Austin Goes Green: Texas Senate Advances Medical Marijuana Expansion Bill

AUSTIN (CBSDFW.COM) - More than a million Texans could be eligible to access medical marijuana through the Texas Compassionate Use Program, after state senators Wednesday unanimously approved a bill expanding the list of qualifying conditions.

House Bill 3703 is more narrow than one passed by the House earlier this month, but would allow patients with medical seizure disorders, multiple sclerosis, spasticity, terminal cancer, Alzheimer's, Parkinson's, Huntington's, autism, and ALS to obtain medical cannabis with up to .5% THC  from a state-licensed dispensary.

"We're just like everybody there, desperate. We want to save our son's life," said Amy Novacek. She and her husband, former Dallas Cowboys player Jay Novacek, never expected they would be advocating for anything related to marijuana.

"Everybody I grew up with... there was no drinking, no drugs. I was naïve to all that in small town Nebraska," said Jay Novacek.

The family gained a new perspective, though, when, they say, their son was violently beaten while pledging to join a fraternity. "Now he has permanent brain damage," Amy explained. "He's unable to go to school, unable to work and he has multiple seizures."

Last week, Blake suffered a seizure at the Texas State Capitol, while waiting to talk to lawmakers about gaining legal access to medical marijuana.

His family says cannabis worked for him when he tried it. "It's not like we jumped up one day and said, Oh! Medical cannabis! That's it. We've been through the system. We've been through the doctors. We've been through the medications," said his mother.

The proposed expansion is facing criticism from groups it excluded. Joshua Raines, an Army veteran and Purple Heart recipient, has plead with lawmakers for years to extend medical marijuana access to veterans suffering from PTSD.

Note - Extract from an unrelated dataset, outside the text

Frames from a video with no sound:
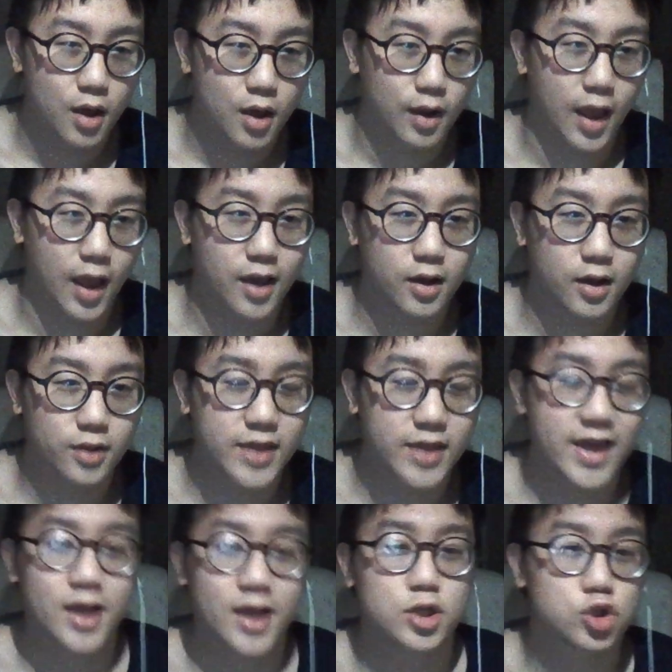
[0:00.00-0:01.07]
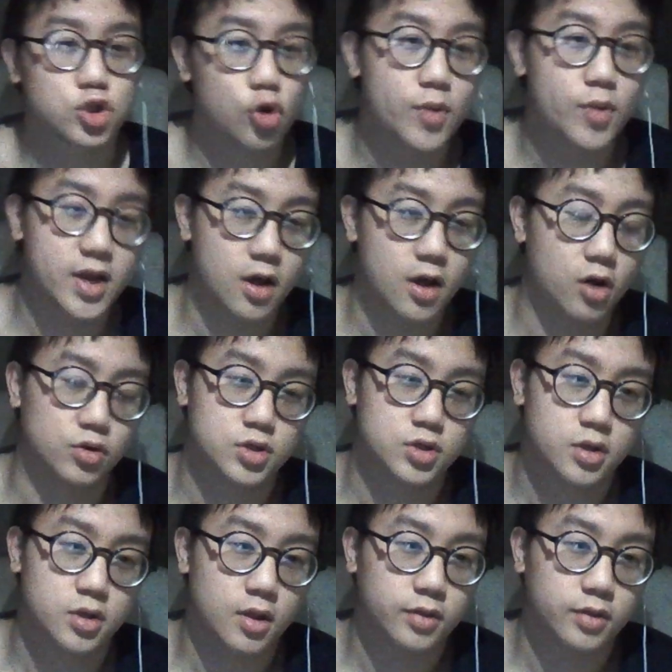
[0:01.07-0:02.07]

like they get so many girls,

"I've lost more friends to suicide than I have to combat," he said.

Raines admits he treats his own PTSD with cannabis. Without it, he says he might have died of suicide, too.

"I wouldn't be married. I wouldn't have kids. I was a monster without it," he said. "It's the one thing that works."

Now Raines says, he'll have to wait another two years, until state lawmakers meet again, knowing what he considers taking his medicine, the state still considers a crime.

HB 3703 now heads back to the Texas House, where lawmakers can either approve the Senate changes or take it to a conference committee. If approved, the bill would then head to the governor for his signature.

The 86th Legislature runs from January 8 to May 27.